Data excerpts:
[Start of Attachment]
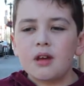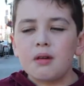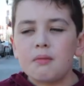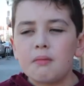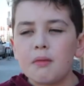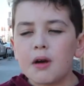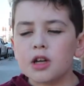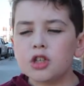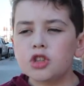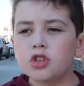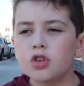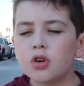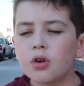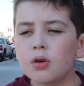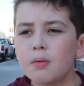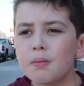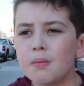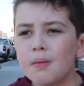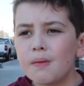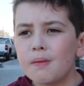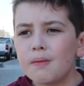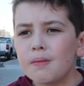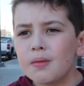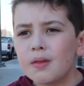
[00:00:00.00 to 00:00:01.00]

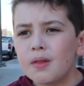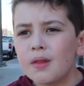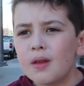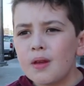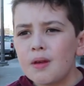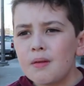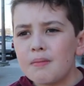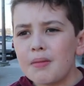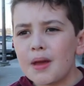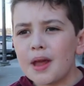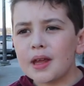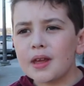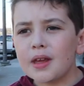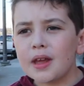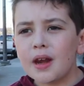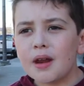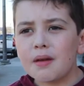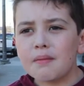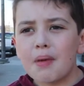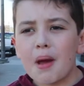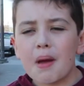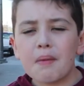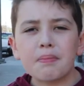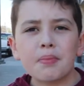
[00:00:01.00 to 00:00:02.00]
Mushroom, bacon, and
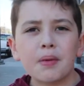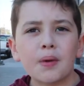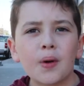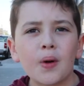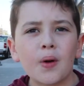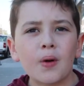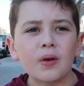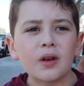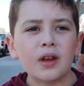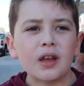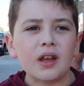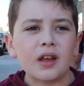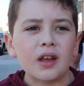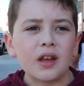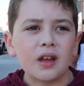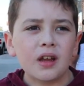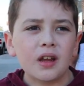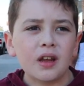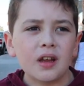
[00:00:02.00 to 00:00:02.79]
pepperoni.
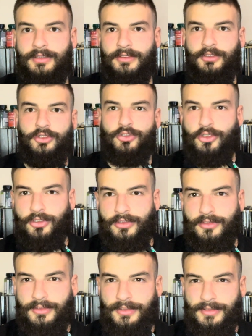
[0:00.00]
You're not
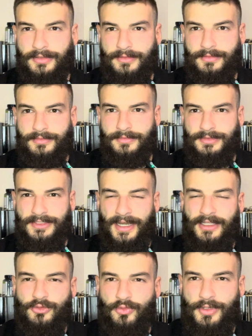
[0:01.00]

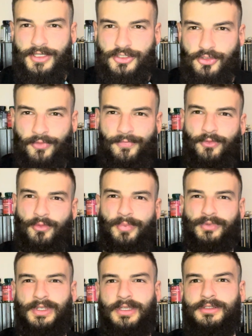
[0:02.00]
trying to reach your full
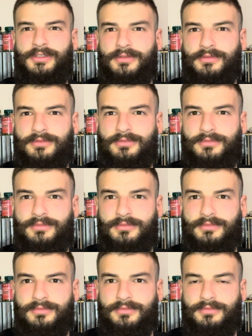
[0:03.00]
potential.
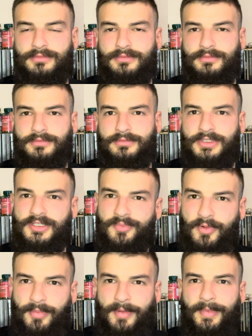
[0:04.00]
That's
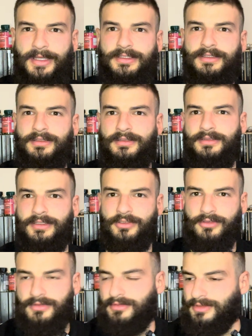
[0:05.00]
problematic. I
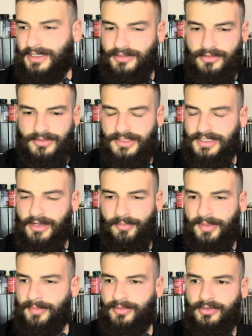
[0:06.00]
don't see how
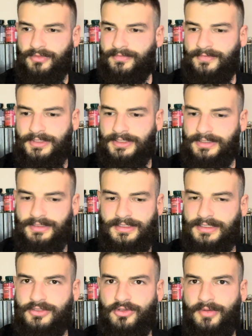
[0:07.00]
people don't think that
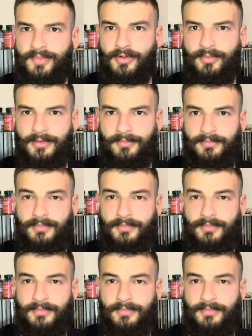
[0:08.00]
this is not a problem.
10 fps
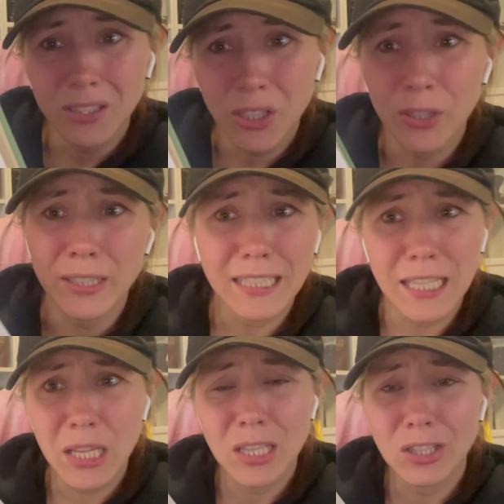
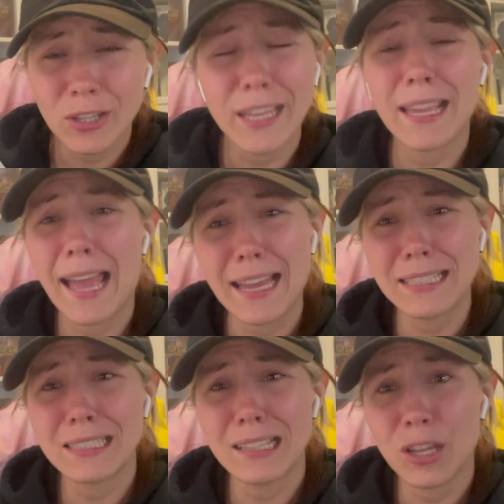currently looking
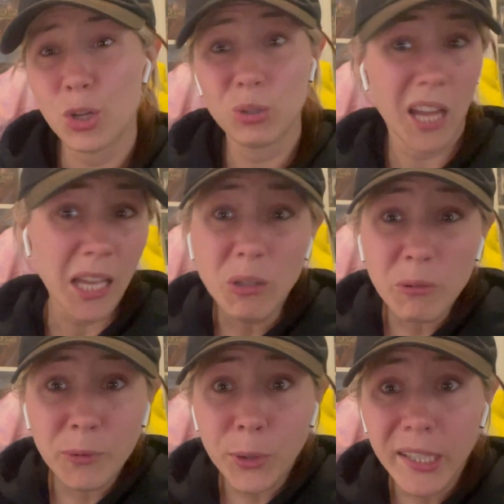at a new title
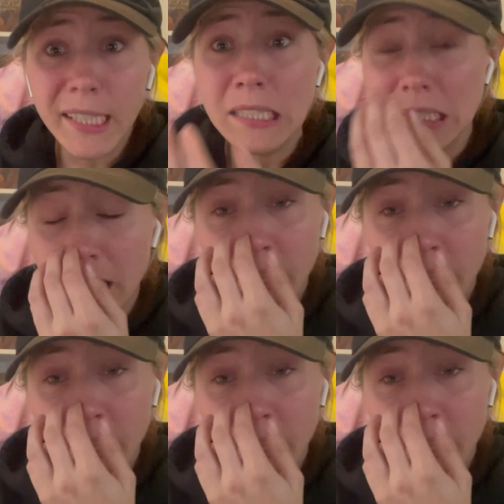for it.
[End of Attachment]
• **Exercise requirements**:
Restate every line above word for word. Do not carry over the images.

• **Answer to this task**:
[00:00:00.00 to 00:00:01.00]

[00:00:01.00 to 00:00:02.00]
Mushroom, bacon, and
[00:00:02.00 to 00:00:02.79]
pepperoni.
[0:00.00]
You're not
[0:01.00]

[0:02.00]
trying to reach your full
[0:03.00]
potential.
[0:04.00]
That's
[0:05.00]
problematic. I
[0:06.00]
don't see how
[0:07.00]
people don't think that
[0:08.00]
this is not a problem.
10 fps
currently looking
at a new title
for it.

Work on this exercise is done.